James Howison, a 2009 graduate of the doctoral program at the School of Information Studies (iSchool) at Syracuse University has been selected to receive the National Science Foundation’s Faculty Early Career Development Program award.
The award will support his project, “CAREER: Sustaining Scientific Infrastructure: Researching Transition from Grants to Peer Production,” and brings over $500,000 in funding to the School of Information at the University of Texas at Austin, where Howison is an assistant professor.
The NSF honor recognizes pre-tenured faculty who exemplify the role of teachers and scholars by integrating programs of research, education and curriculum development.
“It's exciting to know that this research project is seen by peers and the National Science Foundation to be of value,” Howison said. “Best known from open source software development, peer production is a promising way to sustain software, yet peer production projects are run differently than grant funded projects through the NSF and other agencies. We are researching how projects successfully change to thrive after their original grants end.
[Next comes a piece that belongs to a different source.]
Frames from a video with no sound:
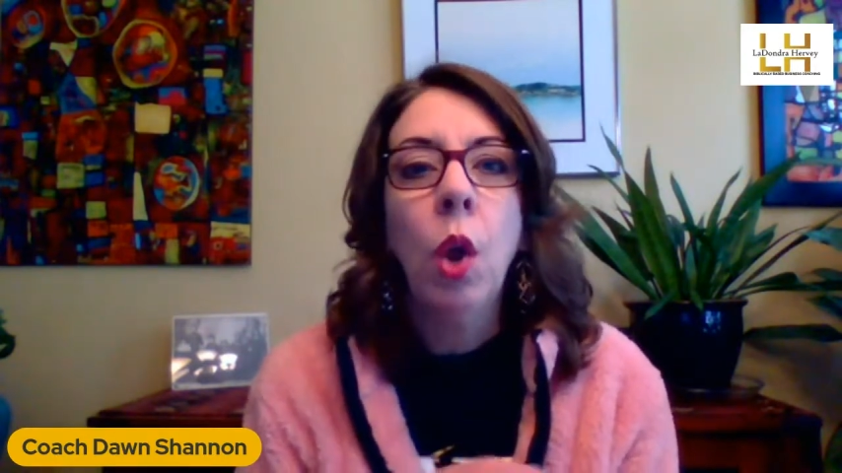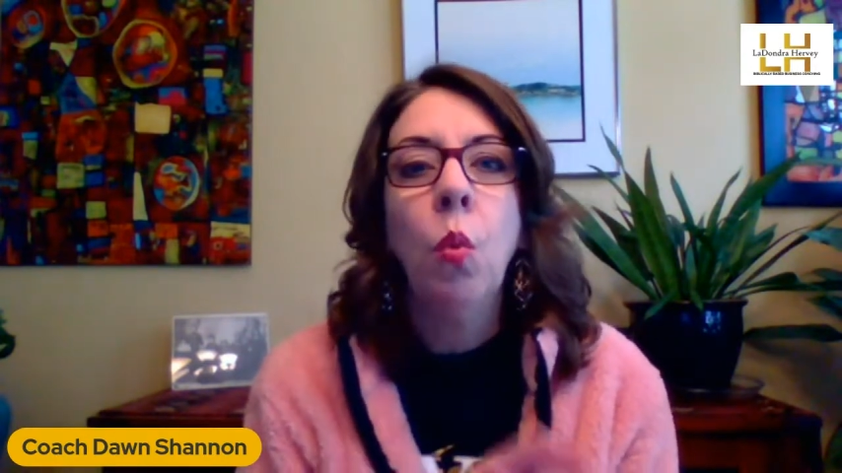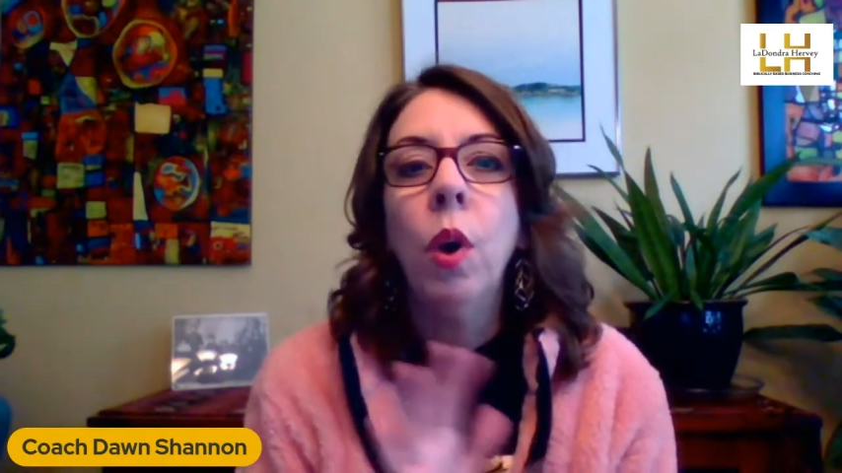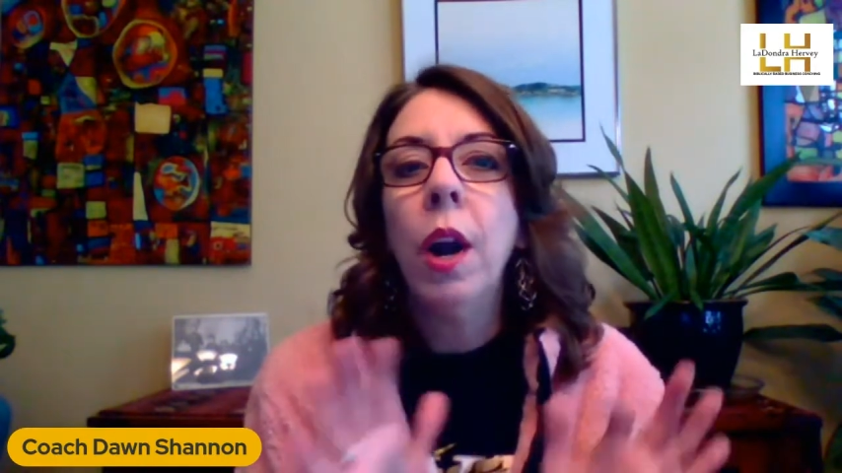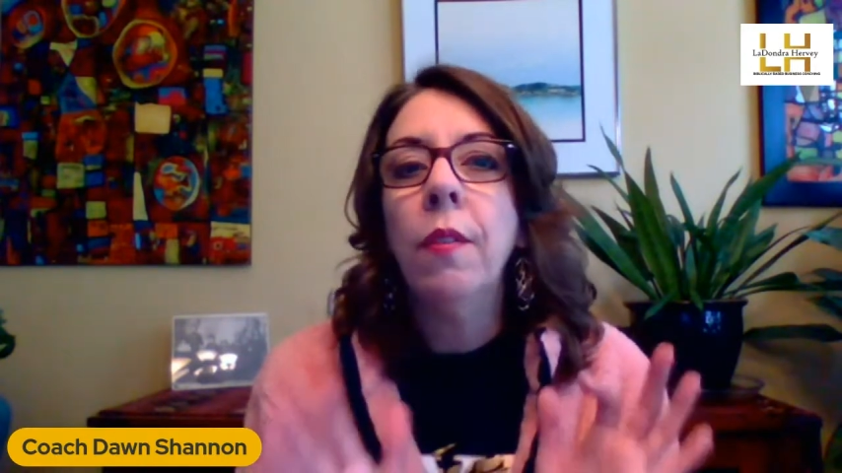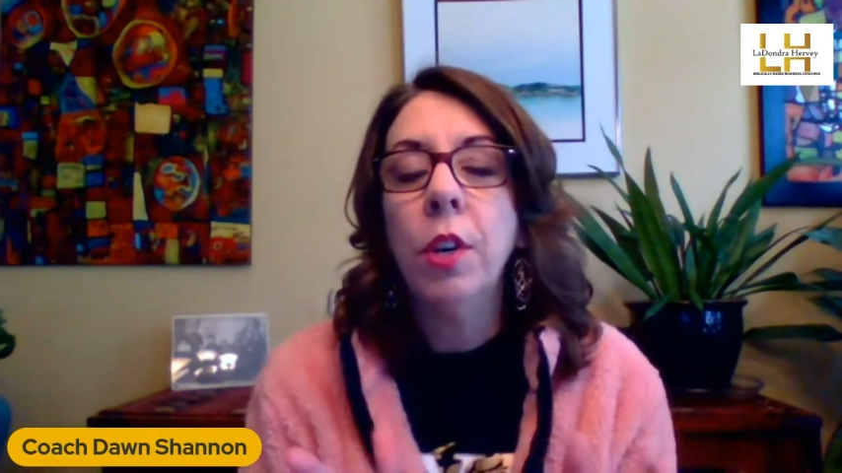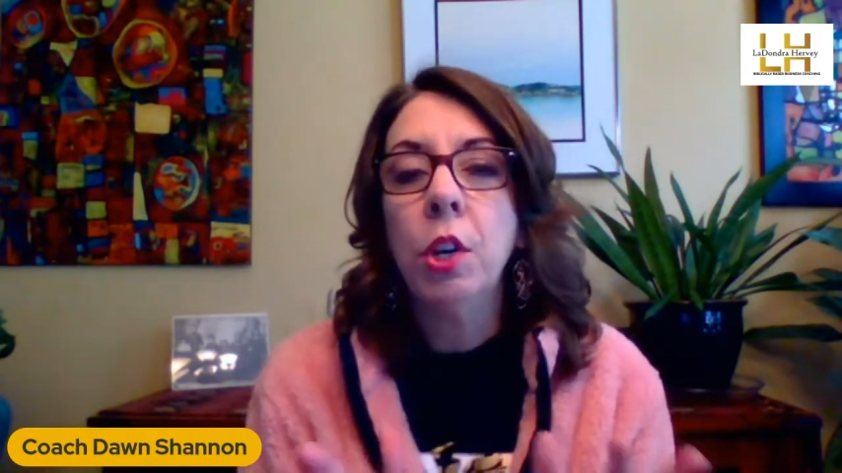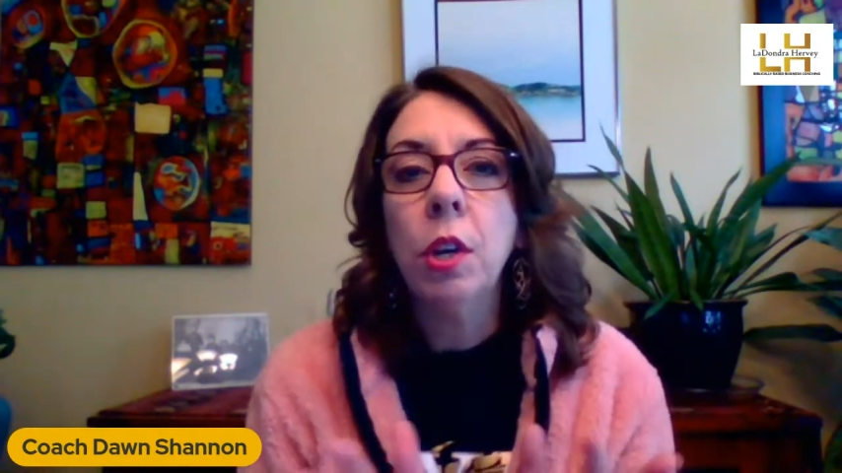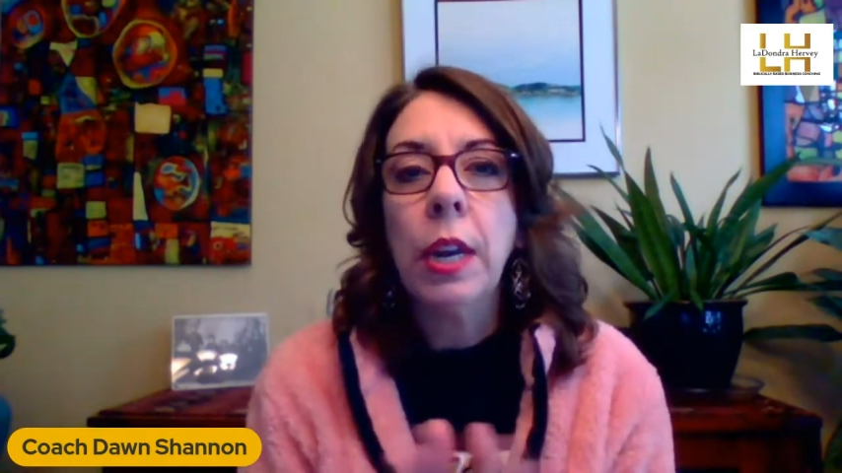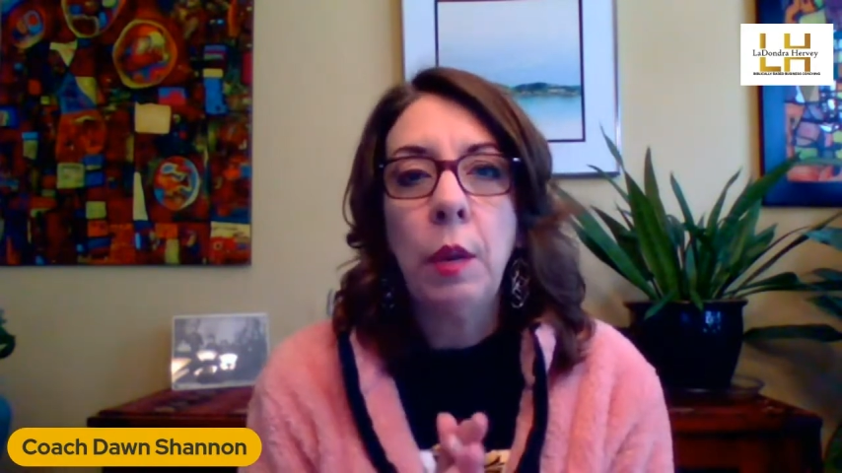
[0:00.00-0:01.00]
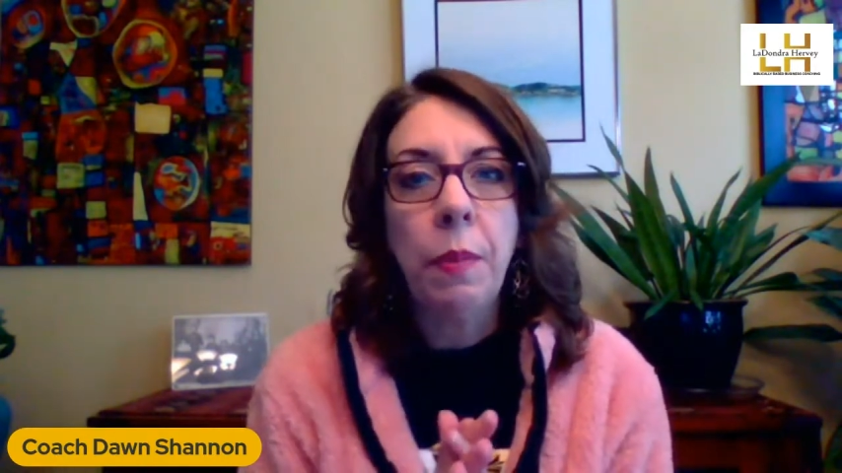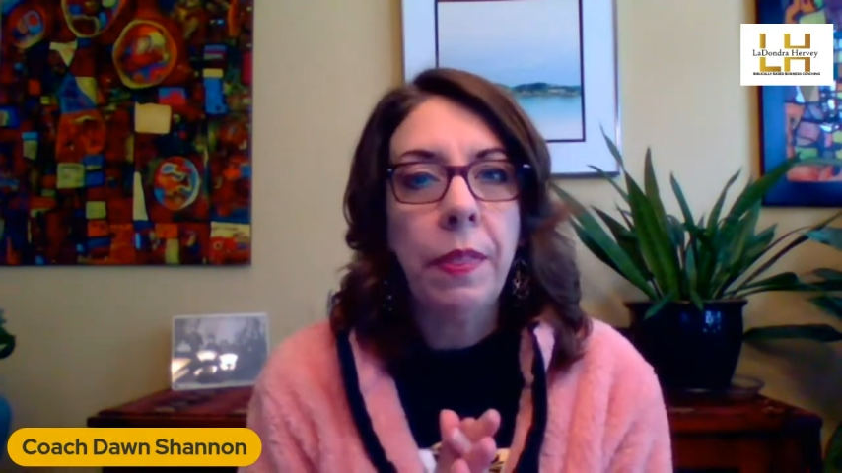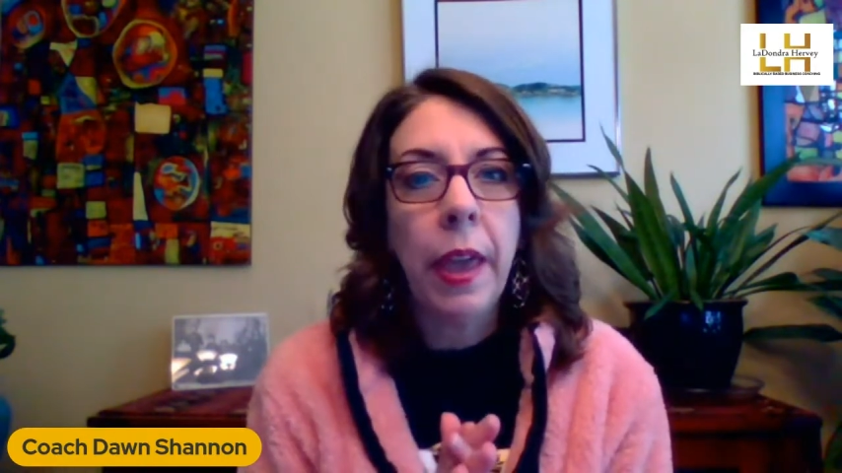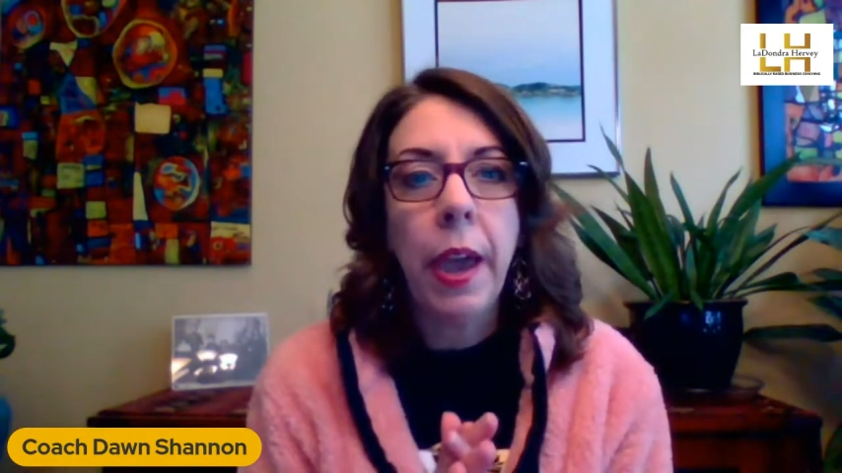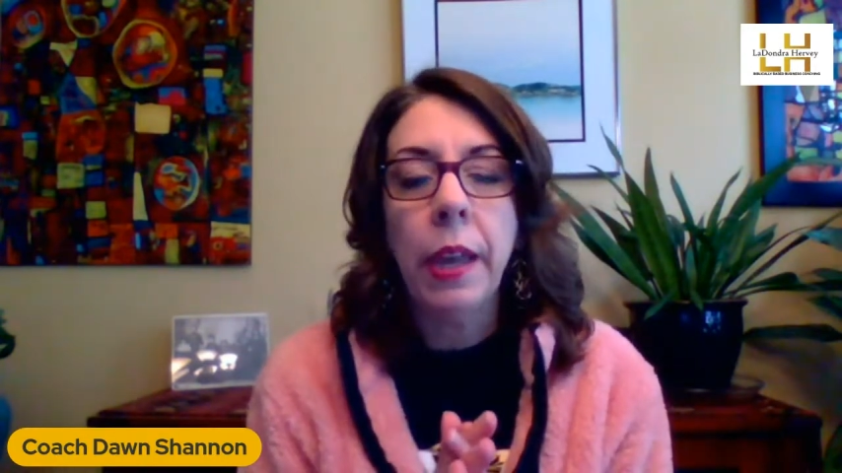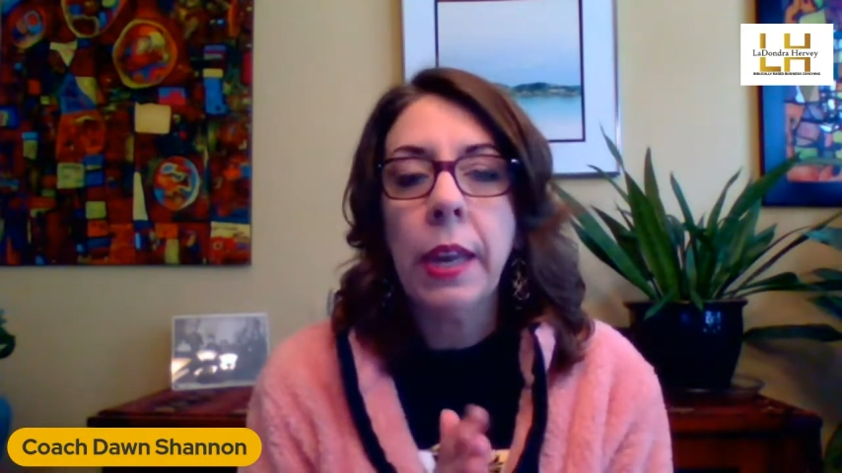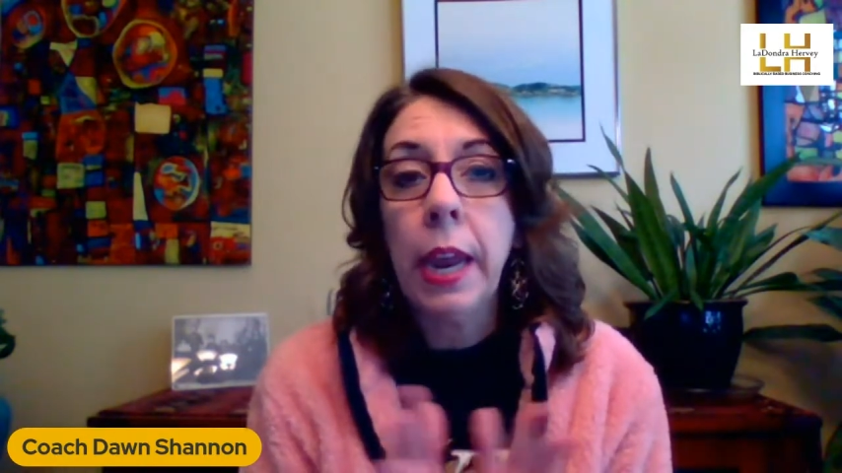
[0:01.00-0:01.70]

wherever you're keeping that,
Our research builds on what is already known about peer production outside science by seeing how and when it succeeds in science.”
Howison’s research interests revolve around understanding the scientific software ecosystem, in particular examining the incentive issues in software work in science as they relate to architecture.
At Syracuse, Howison’s doctoral work was advised by Professor Kevin Crowston, and his dissertation examined the work of free and open source software developers and developed a theory called ‘collaboration through superposition.’ The dissertation was awarded first runner up in the 2009 ICIS/ACM SIGMIS Dissertation Award competition in addition to a Syracuse University Graduate School Dissertation Award.
After receiving his Ph.D., Howison served as a postdoctoral associate at the Institute for Software Research at the Carnegie Mellon School of Computer Science before joining the University of Texas in 2011.